Organizzazione per un nuovo Rinascimento
di Domenico Furci, responsabile Italia Fountaine Pajot
Ho ascoltato tante volte operatori e colleghi stranieri accusare e definire l’Italia, la patria dell’improvvisazione. Nel tempo la crisi ha accentuato un gap storico del nostro settore e le differenze con gli altri paesi non solo europei.
Il divario è imputabile alla mancanza di una filiera riconosciuta e coordinata fatta di produttori, reti di vendita, marina, professionisti, operatori pubblici e privati. In sintesi di un sistema in grado di accogliere la domanda della piccola, media e grande nautica.
Il limite del nostro Paese è che tutti fanno tutto o pretendono di fare tutto. E’ scritto nella storia.
Così i cantieri hanno sempre venduto direttamente al cliente finale, senza cogliere l’importanza di istituire e istruire un network di vendita, investire nel mercato di appartenenza non limitandosi esclusivamente a piazzare il prodotto. Forse si sono dimenticati di pretendere un’infrastruttura affidabile fatta di parametri certi e non di “approdi” chiamati marina.
Ai porti va imputata la responsabilità di non aver saputo segmentare l’offerta dei posti barca per accogliere tutti i livelli della clientela, senza puntare i riflettori solo sulla grande nautica.

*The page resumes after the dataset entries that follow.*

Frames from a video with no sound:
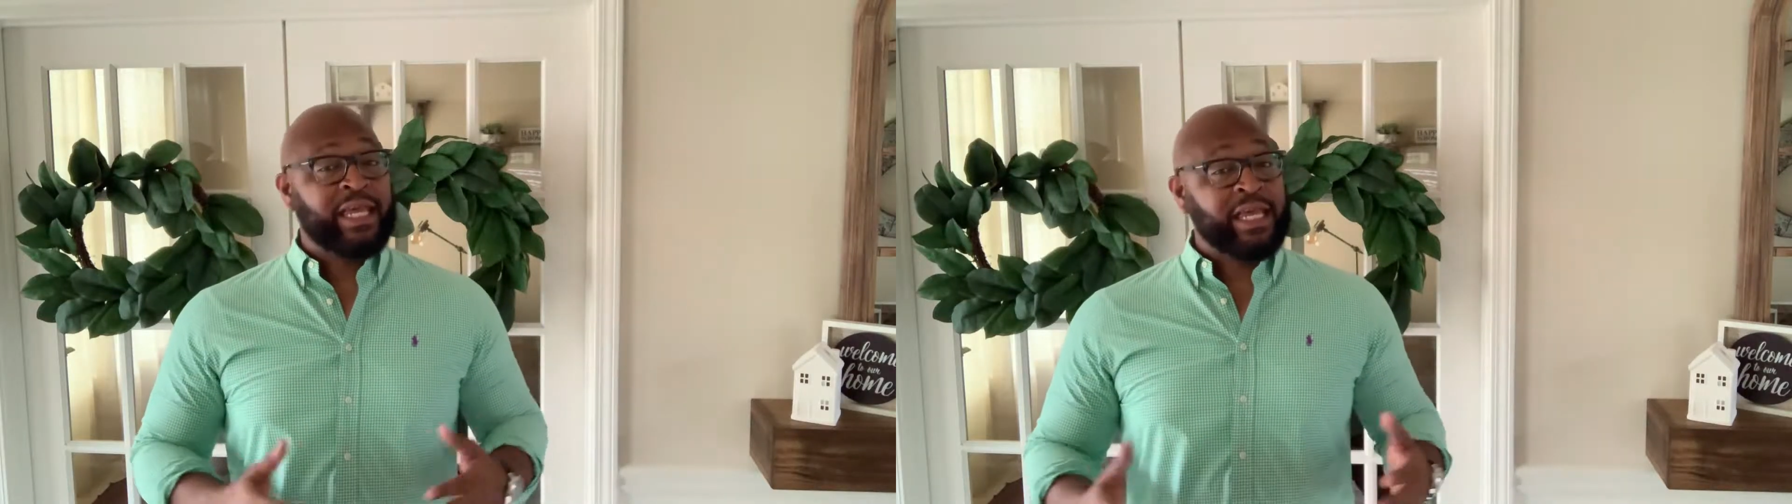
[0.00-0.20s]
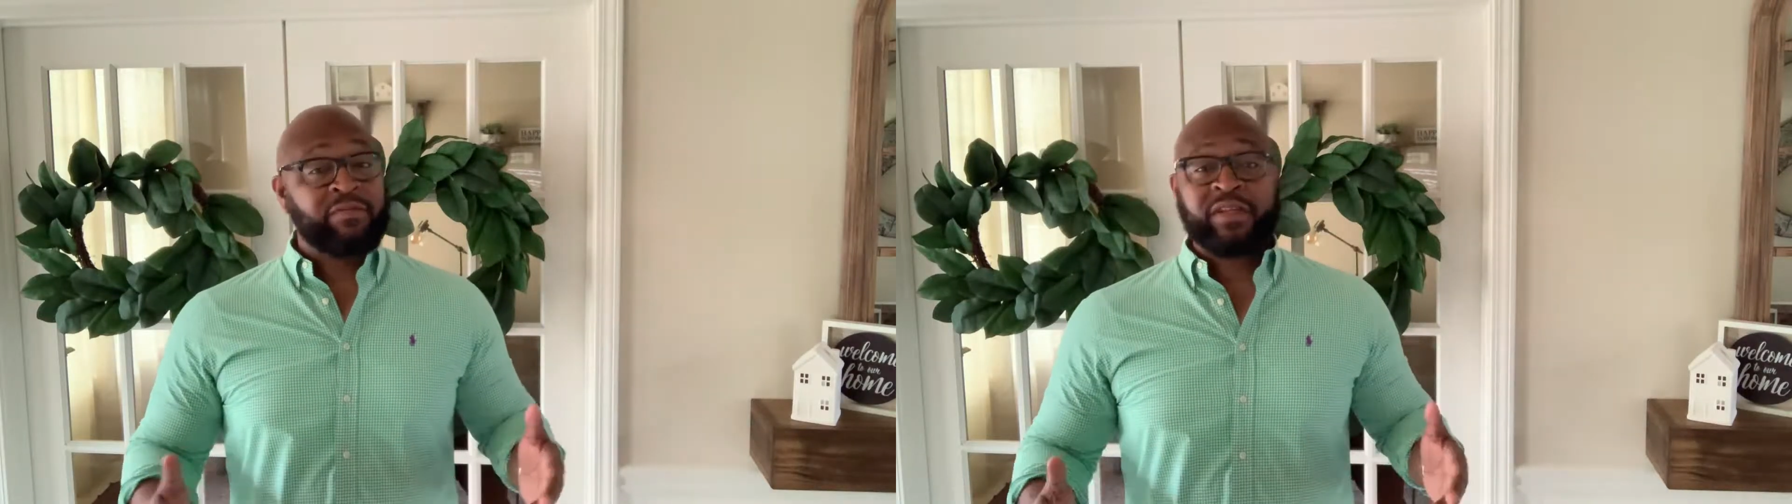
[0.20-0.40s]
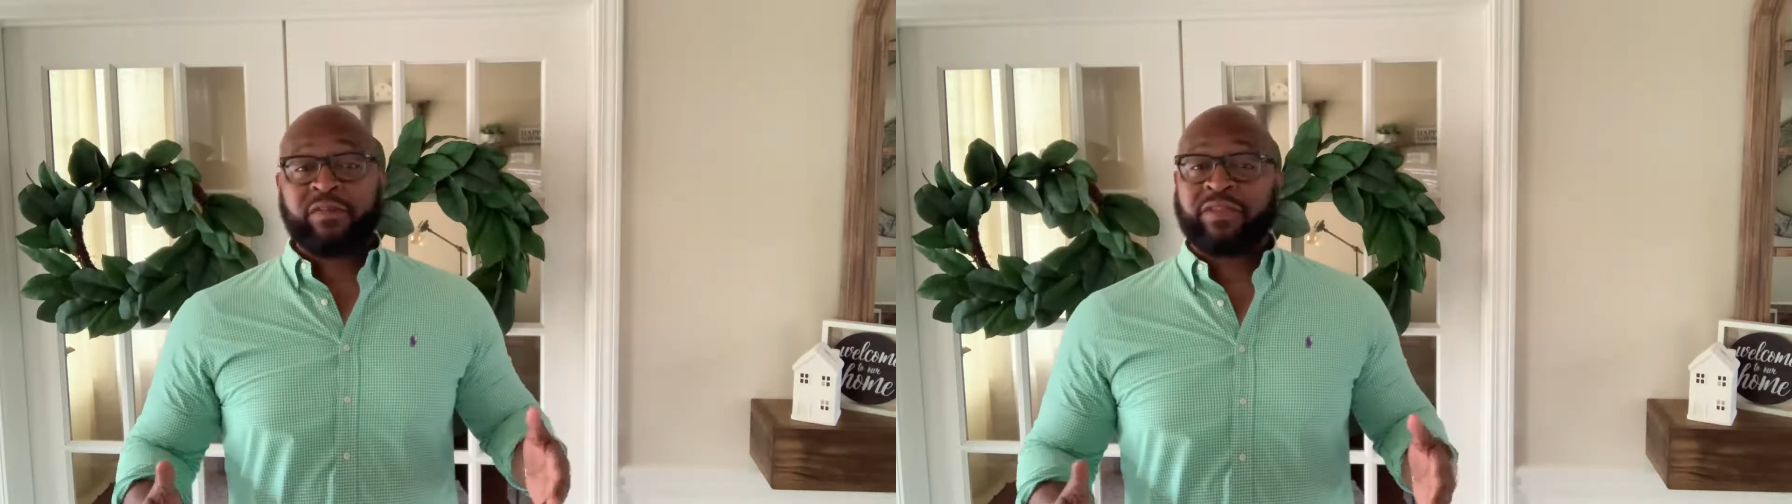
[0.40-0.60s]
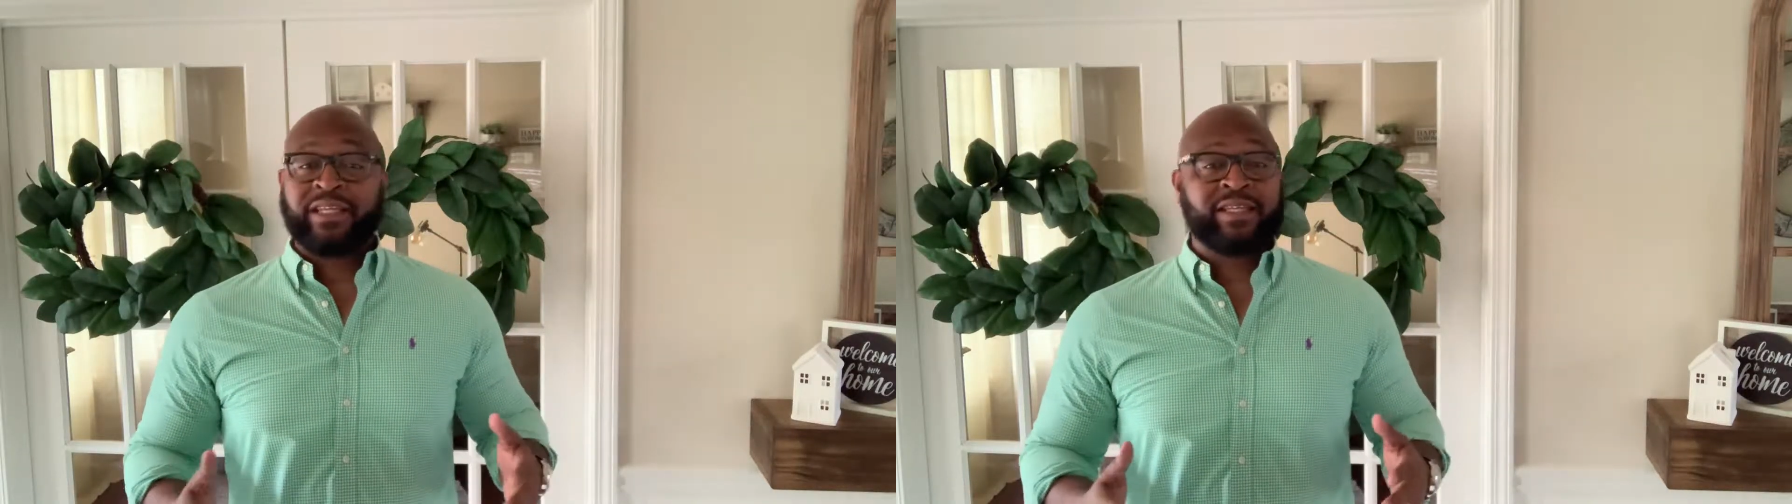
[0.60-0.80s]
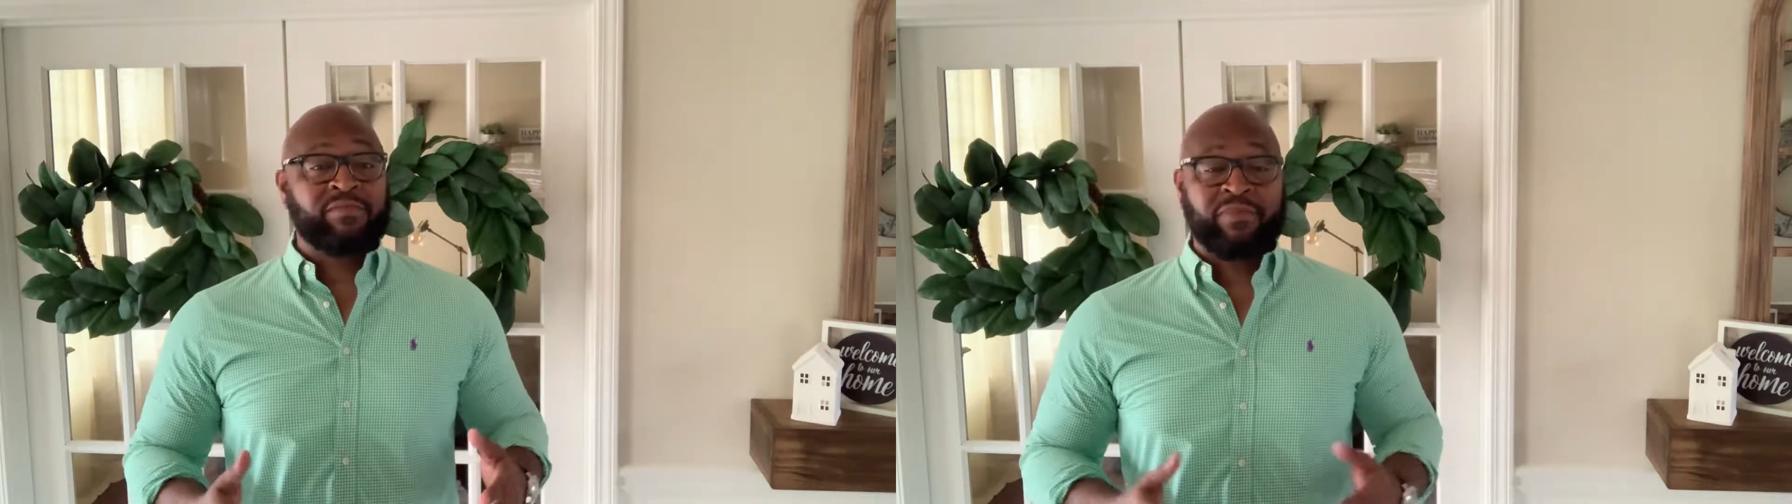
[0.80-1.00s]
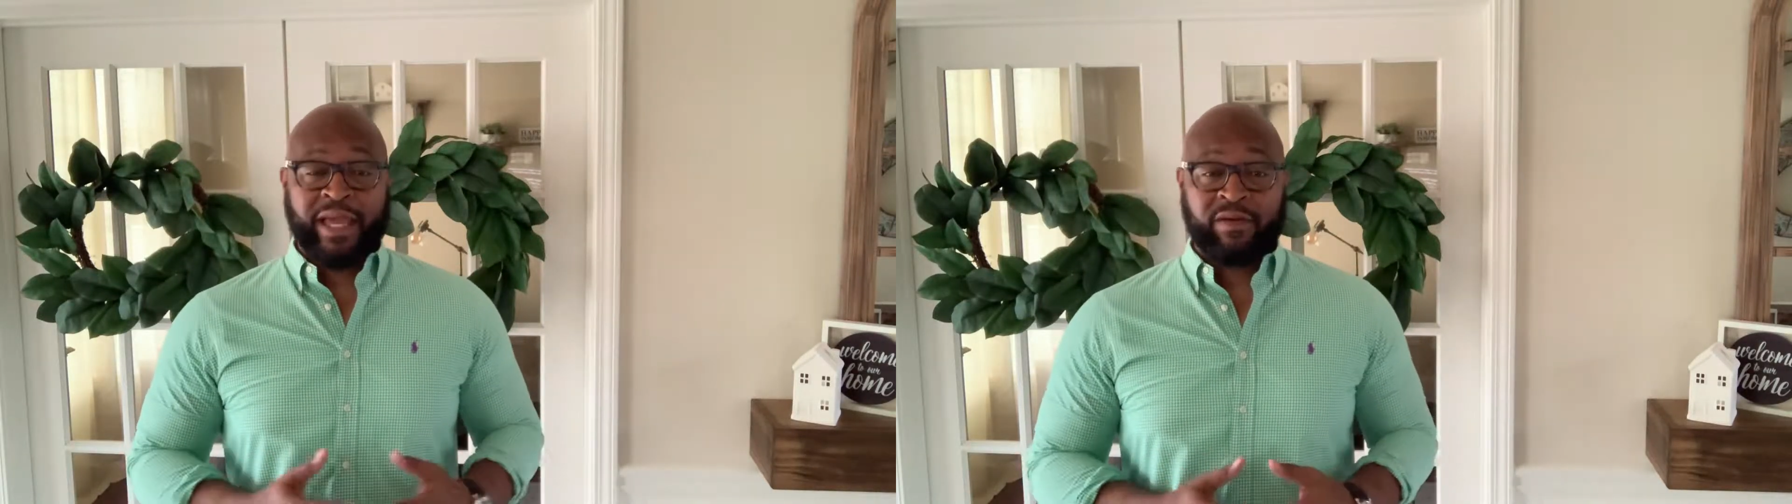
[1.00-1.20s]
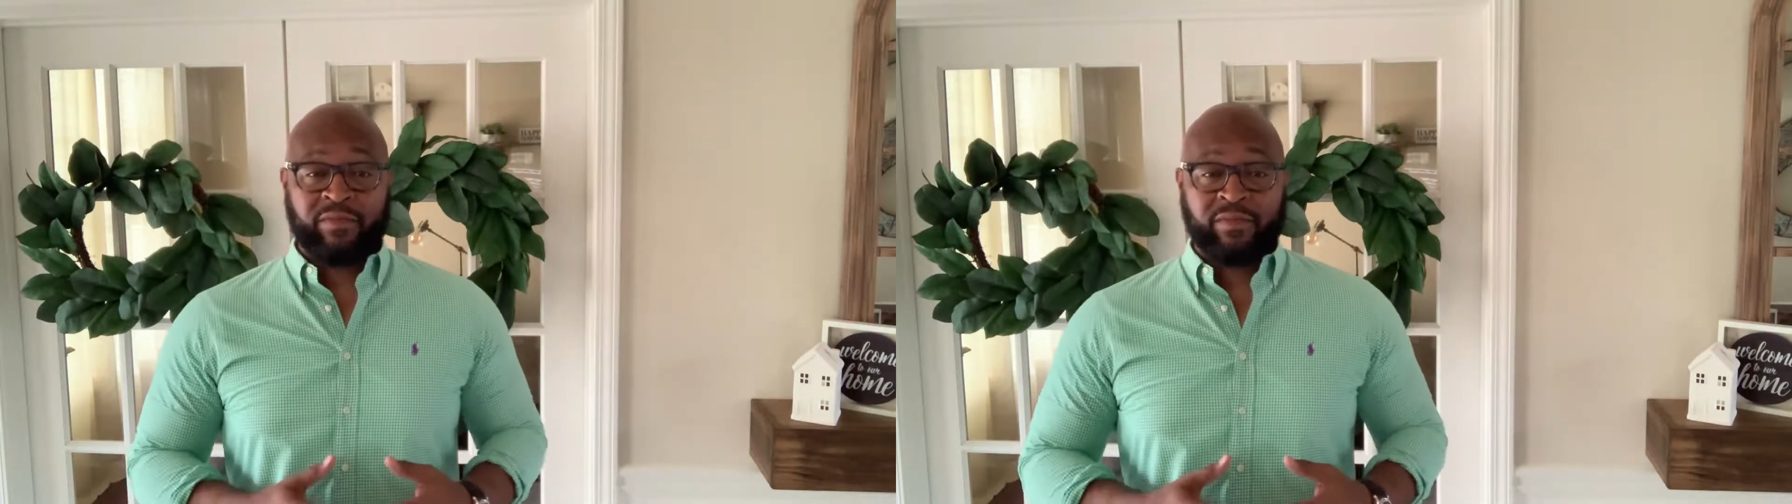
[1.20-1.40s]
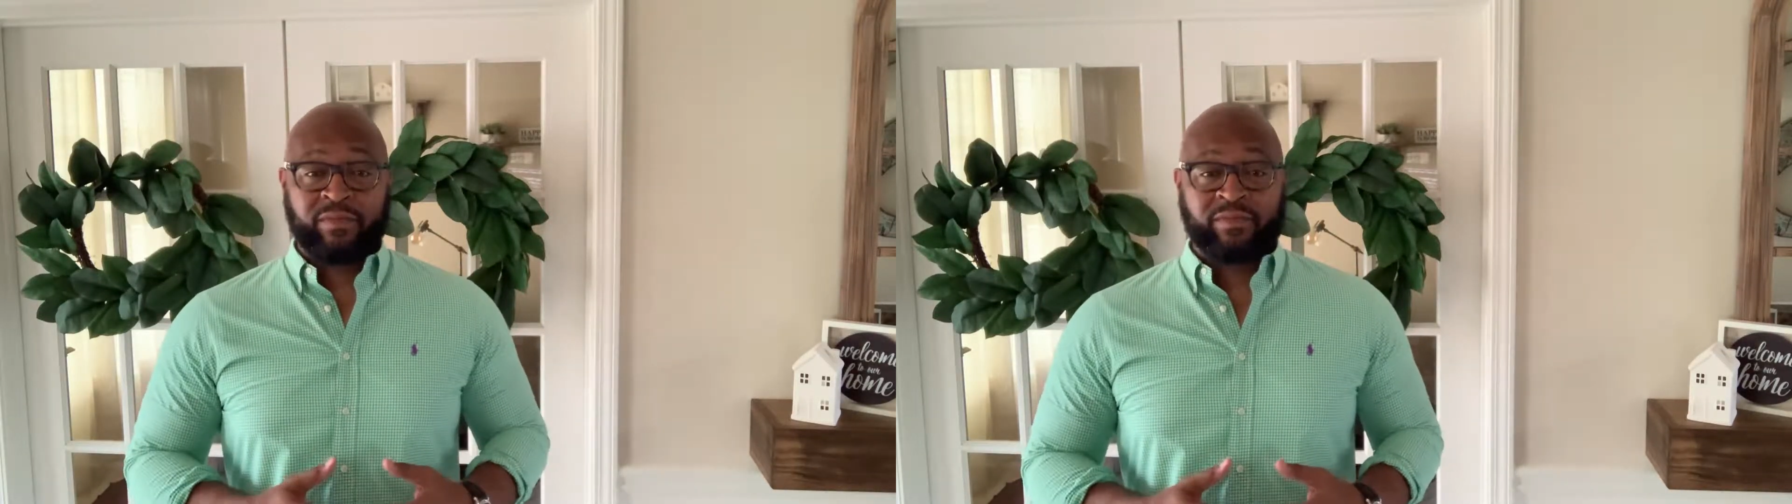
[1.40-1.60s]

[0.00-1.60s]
even if they didn't pay them.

In parole povere è mancata la capacità o la voglia di fare sistema.
Oggi, sotto i colpi della crisi, è crollato ciò che non è mai esistito: un sistema, appunto, che si era autogenerato.
La creazione di una struttura organizzata deve essere il frutto di una cultura maturata dalle esperienze passate, positive e anche negative. Ecco perché la nautica italiana ha ancora la possibilità di rinascere e ricreare un ciclo virtuoso.
I cantieri devono decidere se selezionare o rendere esclusivi gli operatori, formarli e investire nelle loro capacità. Gli operatori, a loro volta, pretendere un sistema di infrastrutture (portuali e non solo) con costi certi e parametri uguali in tutto il Paese. Regole fiscali chiare per venditori e acquirenti.
Forse non colmeremo mai le differenze con altri paesi, ma potremo rendere l’Italia più ospitale sia per gli investitori stranieri che per i diportisti.
Quando c’è ospitalità c’è cultura e finalmente potremo parlare di scoprire l’Italia partendo dal mare e dai marina, permettendo a tutta la clientela di usufruire di servizi senza sorprese.
L’Italia è accessibile dal mare, ma non si può affermare lo stesso da terra.
L’accesso è regolamentato da leggi che ogni territorio e ogni operatore cerca di interpretare e applicare nella palude di concessioni demaniali e marina che hanno venduto o affittato posti barca come immobili di un centro storico.
La nautica deve pretendere cultura da tutti gli operatori pubblici e privati, le regole devono impedire l’improvvisazione e permettere al famoso ingegno italiano di svilupparsi in un settore sano e riconosciuto.